Calcineurin inhibitor induced nephrotoxicity contributes to late allograft failure in kidney transplant patients. Evidence points towards aldosterone to play a role in the development of fibrosis in multiple organs. Animal studies have indicated a beneficial effect of mineralocorticoid receptor antagonists preventing calcineurin inhibitor induced nephrotoxicity. Only few studies have explored this effect in humans. The objective of this study is to evaluate the effect of spironolactone on glomerular filtration rate and fibrosis in kidney transplant patients.
Prospective, double-blind, randomized, clinical trial including 170 prevalent kidney transplant patients. Patients are randomized to spironolactone 25–50 mg/day or placebo for three years. Primary outcome is glomerular filtration rate evaluated by chrome-EDTA clearance. Secondary outcomes are 24-h protein excretion, amount of interstitial fibrosis in renal allograft biopsies, and cardiovascular events. As an exploratory outcome, we aim to identify markers of fibrosis in blood and urine.
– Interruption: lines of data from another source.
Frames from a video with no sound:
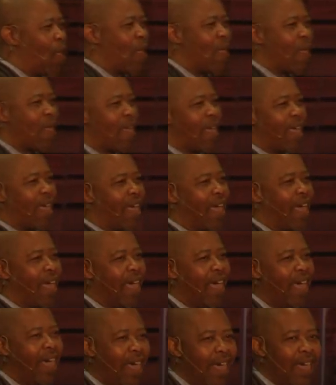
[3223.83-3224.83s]

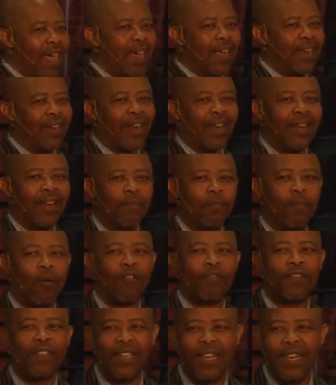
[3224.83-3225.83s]
Maybe
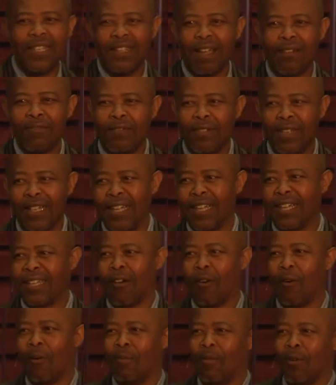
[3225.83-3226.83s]
Bofi let a fulling
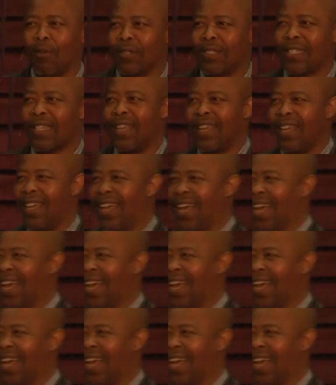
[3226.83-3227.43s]
your water.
Long term allograft survival remains a key issue in renal transplantation, partly due to calcineurin inhibitor induced nephrotoxicity. Evidence from animal- and small human studies indicate a beneficial effect of mineralocorticoid receptor antagonism on renal function and fibrosis. This study aims to test this hypothesis in a sufficiently powered randomized clinical trial. Results might influence the future management of long term allograft survival in renal transplantation.
ClinicalTrials.gov identifier (05/17/2012): NCT01602861. EudraCT number (05/31/2011): 2011–002243-98.